**TASK BRIEF**. Would you please give every entry again exactly, without the pictures?

**SUPPLIED RECORDS**.
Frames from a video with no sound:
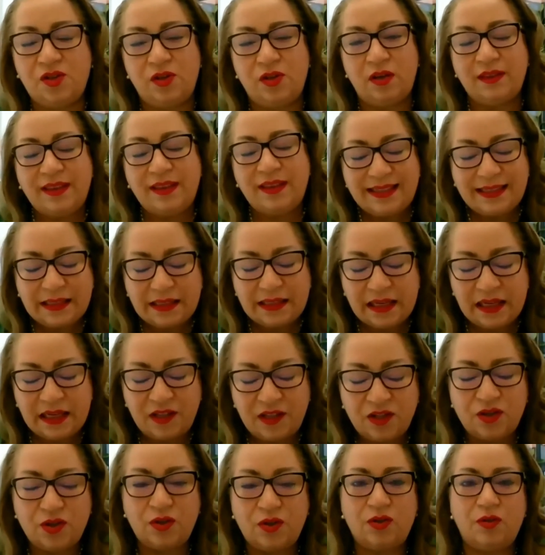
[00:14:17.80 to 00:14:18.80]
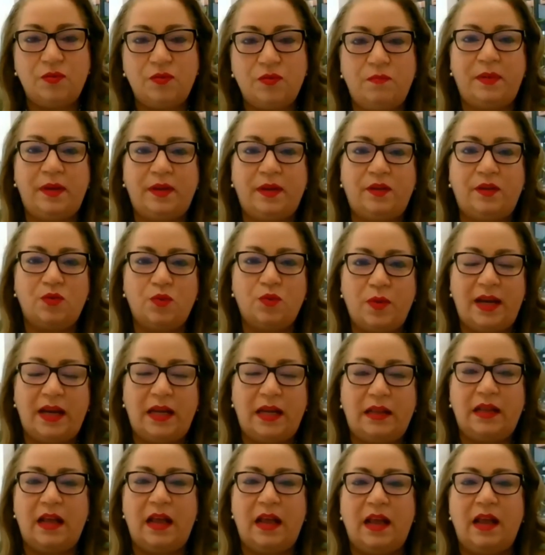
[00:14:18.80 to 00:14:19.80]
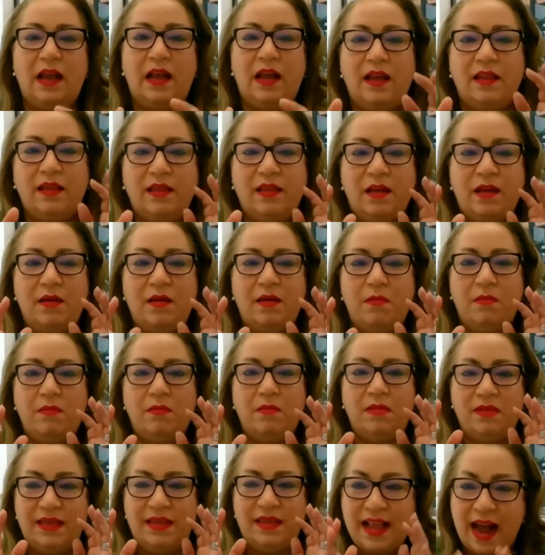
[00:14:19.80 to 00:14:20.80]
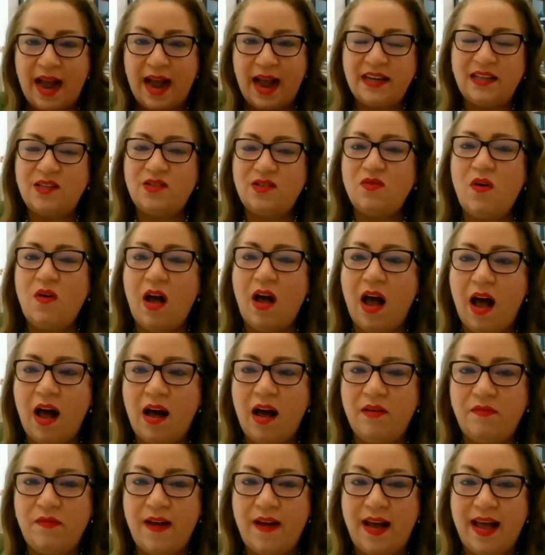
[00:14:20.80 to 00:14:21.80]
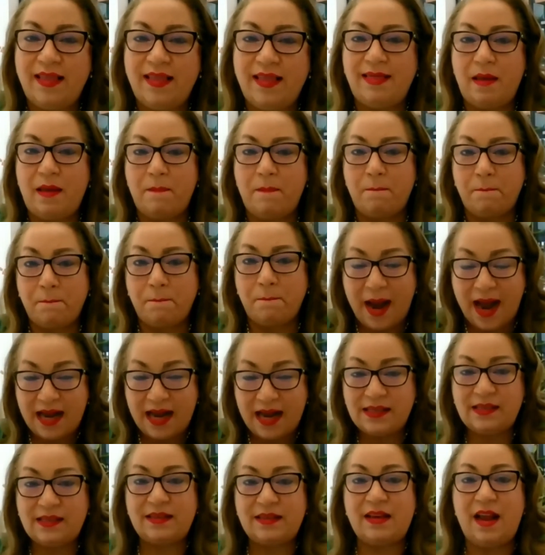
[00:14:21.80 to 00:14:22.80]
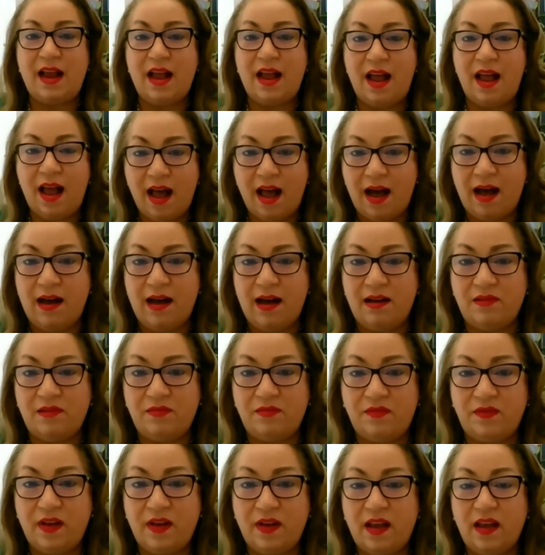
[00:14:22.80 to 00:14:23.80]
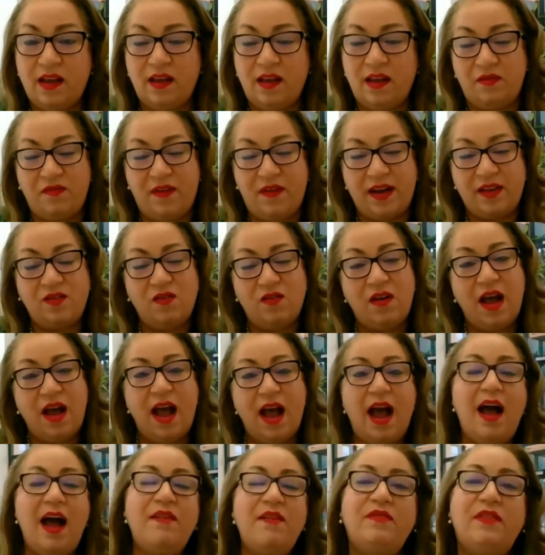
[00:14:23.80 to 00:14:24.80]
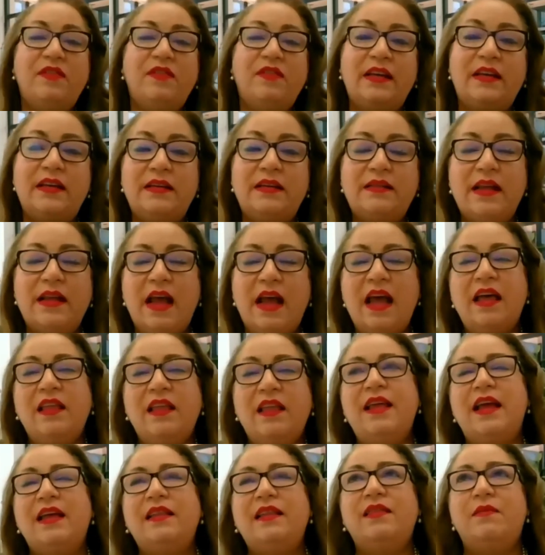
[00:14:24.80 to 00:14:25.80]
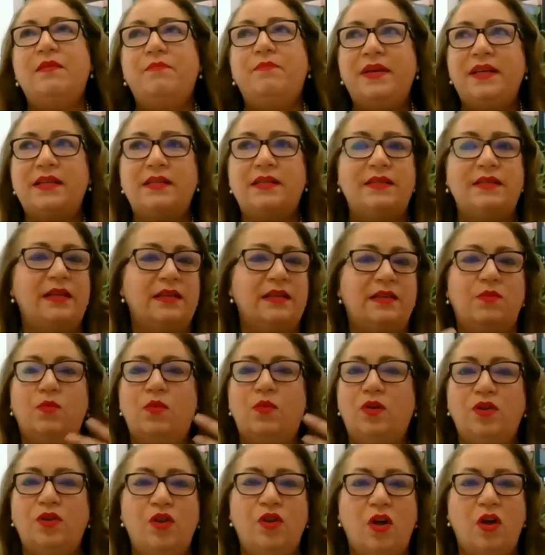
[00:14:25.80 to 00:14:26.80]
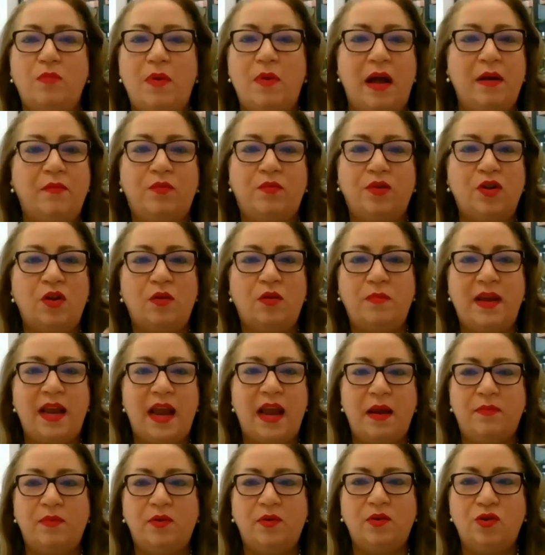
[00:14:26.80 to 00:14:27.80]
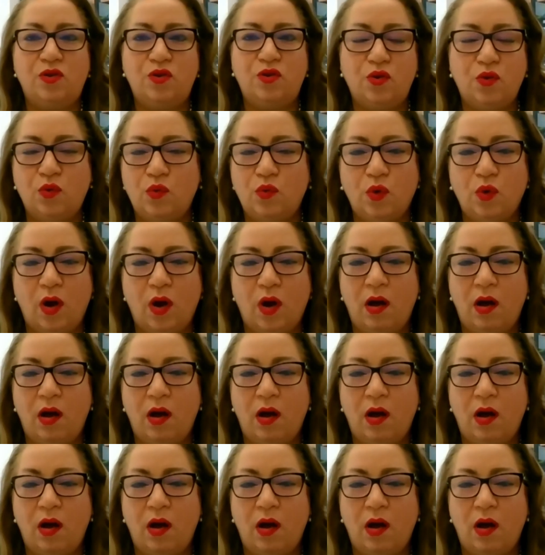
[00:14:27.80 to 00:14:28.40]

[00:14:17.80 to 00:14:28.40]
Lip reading: distinctions between the nice to have and the must have. If I don't have these, then the business I will not be able to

**RESPONSE FOR THIS EXERCISE**.
Frames from a video with no sound:
[00:14:17.80 to 00:14:18.80]
[00:14:18.80 to 00:14:19.80]
[00:14:19.80 to 00:14:20.80]
[00:14:20.80 to 00:14:21.80]
[00:14:21.80 to 00:14:22.80]
[00:14:22.80 to 00:14:23.80]
[00:14:23.80 to 00:14:24.80]
[00:14:24.80 to 00:14:25.80]
[00:14:25.80 to 00:14:26.80]
[00:14:26.80 to 00:14:27.80]
[00:14:27.80 to 00:14:28.40]

[00:14:17.80 to 00:14:28.40]
Lip reading: distinctions between the nice to have and the must have. If I don't have these, then the business I will not be able to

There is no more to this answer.